Страница 3 из 3
— Най су терте? Э терте мама? — спросил Мельким. Кого, дескать ты звал? Маму, что ли?
— А? — солдат не отстранился, не отодвинулся, позволив себе ещё несколько мгновений благословенного тепла рядом с чужим телом, под слоем снега.
— Мама, — произнёс он. — Мне снилась мама.
И улыбнулся слабо. И тут же заплакал беззвучно — только слёзы покатились из глаз.
Мельким зашевелился, разрушая тепловую оболочку. Мороз, хоть уже и ослабевший, сразу ринулся под куртку, вцепился колючими зубами в измождённое тело. Негустая шерсть, покрывавшая его, не спасала — если желудок пуст, какое может быть тепло.
Он нашарил нож. Кое‑как встал на колени. Поднялся.
Солдат продолжал безучастно лежать, глядя в одну точку. Кажется, он окончательно смирился с тем, что жизнь кончилась.
Не с первой попытки получилось у Мелькима вылезти из караульной ямы. На негнущихся и дрожащих от слабости ногах, он пошёл за выступ скалы, туда где расположился лагерь оротов, где ждала его верная смерть…
Но смерть уже ушла из лагеря. Сделала своё дело и ушла. И только безжизненные, окостеневшие уже тела лежали вокруг. Умерли все. Кто завернувшись в дерюгу. Кто в попытке отломить замёрзший палец у трупа, чтобы утолить голод. Кто зарывшись в снег. Последний из них отошёл, кажется, не далее как нынешней ночью. А этот юнец, в яме, сидел в карауле, и ждал смены. День сидел? Абы не два. Вот духи его и не заметили. Собака-смерть обошла стороной…
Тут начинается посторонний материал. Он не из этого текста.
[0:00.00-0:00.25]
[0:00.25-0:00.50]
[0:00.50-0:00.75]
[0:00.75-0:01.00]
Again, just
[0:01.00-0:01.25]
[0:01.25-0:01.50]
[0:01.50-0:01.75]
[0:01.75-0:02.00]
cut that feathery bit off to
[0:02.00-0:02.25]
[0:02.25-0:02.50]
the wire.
Мельким долго обыскивал стоянку в попытке найти хоть что‑нибудь съестное. Не было ничего. Зато были ружья и много зарядов. Ружья у оротов новее, легче, и точнее бьют. Если удастся Мелькиму дойти до реки, куда спускаются на водопой козлы и яки, то, быть может, ещё вернётся он в родной когол.
Выбрав себе ружьё полегче — офицерское — мальчик двинулся обратно к мосту.
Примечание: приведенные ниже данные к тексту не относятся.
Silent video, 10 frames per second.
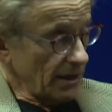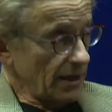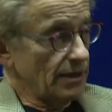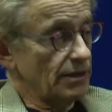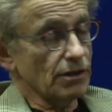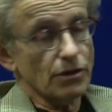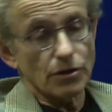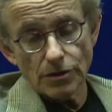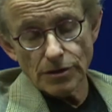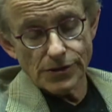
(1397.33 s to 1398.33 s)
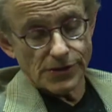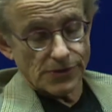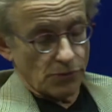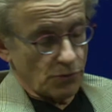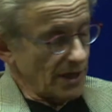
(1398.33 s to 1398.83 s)
and it
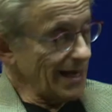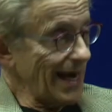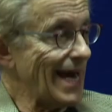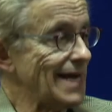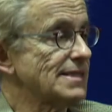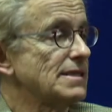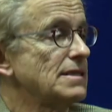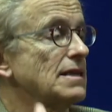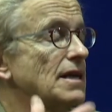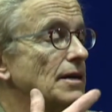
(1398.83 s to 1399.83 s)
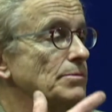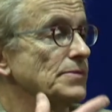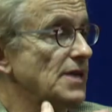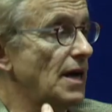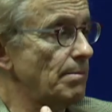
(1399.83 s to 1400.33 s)
occurs when acid
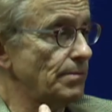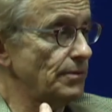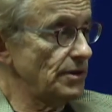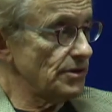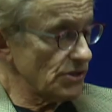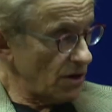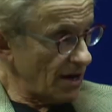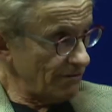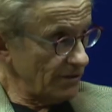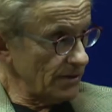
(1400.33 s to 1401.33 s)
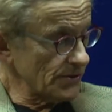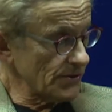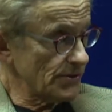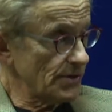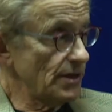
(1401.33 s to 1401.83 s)
comes up the
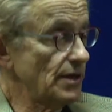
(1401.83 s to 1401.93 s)
esophagusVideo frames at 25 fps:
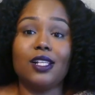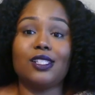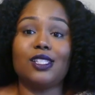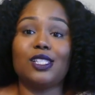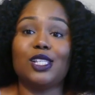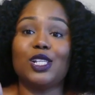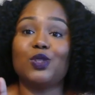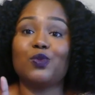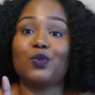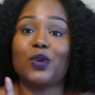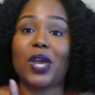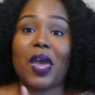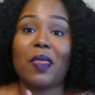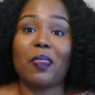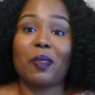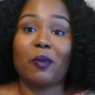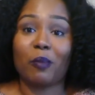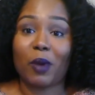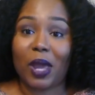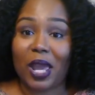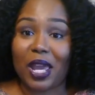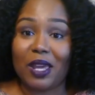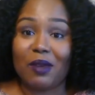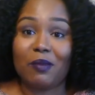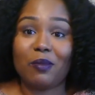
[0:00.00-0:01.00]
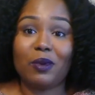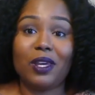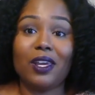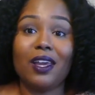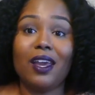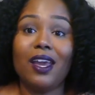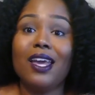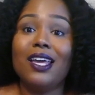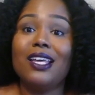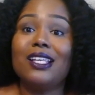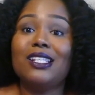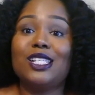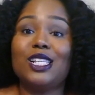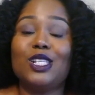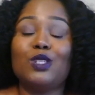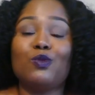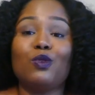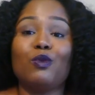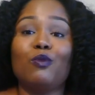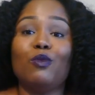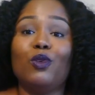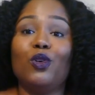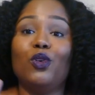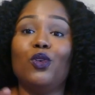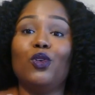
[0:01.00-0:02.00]
since we had the baby, since
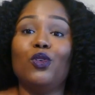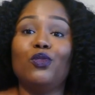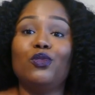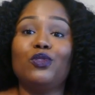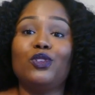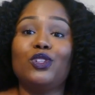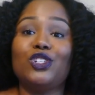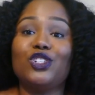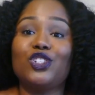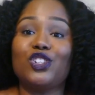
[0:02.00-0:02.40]
we moved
Надо бы ещё старика Аркайчика похоронить. Но сил на это нет.
Прости уж, Аркайчик, я тебя снегом пока присыплю. Я вернусь за тобой потом, обещаю.
Уже дойдя до моста, остановился. Постояв, пошатываясь на дрожащих ногах, обернулся. Пораздумал с минуту и пошёл обратно.
— Орот! — позвал он, встав у края ямы, в которой всё лежал в той же позе солдат. — Хау, су ёл? Ты живой?
Солдатик открыл глаза. Перевёл отсутствующий тусклый взгляд на голос.
Мельким махнул ему: давай, вставай, выбирайся оттуда.
Лежащий закрыл глаза.
Смирился, видать, уже со смертью. Не хочет шевелиться. Устал бороться. Если сейчас уснёт — всё.
Бросив ружьё, Мельким сполз в яму. Ударил лежащего по лицу, принялся расталкивать. Ослабев от сделанных усилий, не удержался — повалился сверху.
Полежал в безнадёжной попытке набраться сил. Да откуда же их наберёшься, если нет их.
Снова поднялся. Схватил бедолагу за руки, потянул, заставляя сесть.
— Что? — непонимающе промямлил солдат.
— Мама! — закричал ему в ухо Мельким, сам чуть не плача от злости и бессилия. — Мама верен сух! Ат хор! Вставай, тебя мама ждёт!
Солдатик замотал головой, заглянул туманным взглядом в глаза гоблина.
— Мама, — прошептал он.
Потом перевёл взгляд на белую вершину Каратрога, моргнул, не выпуская из глаз слёзы. И, глубоко вдохнув, принялся подниматься.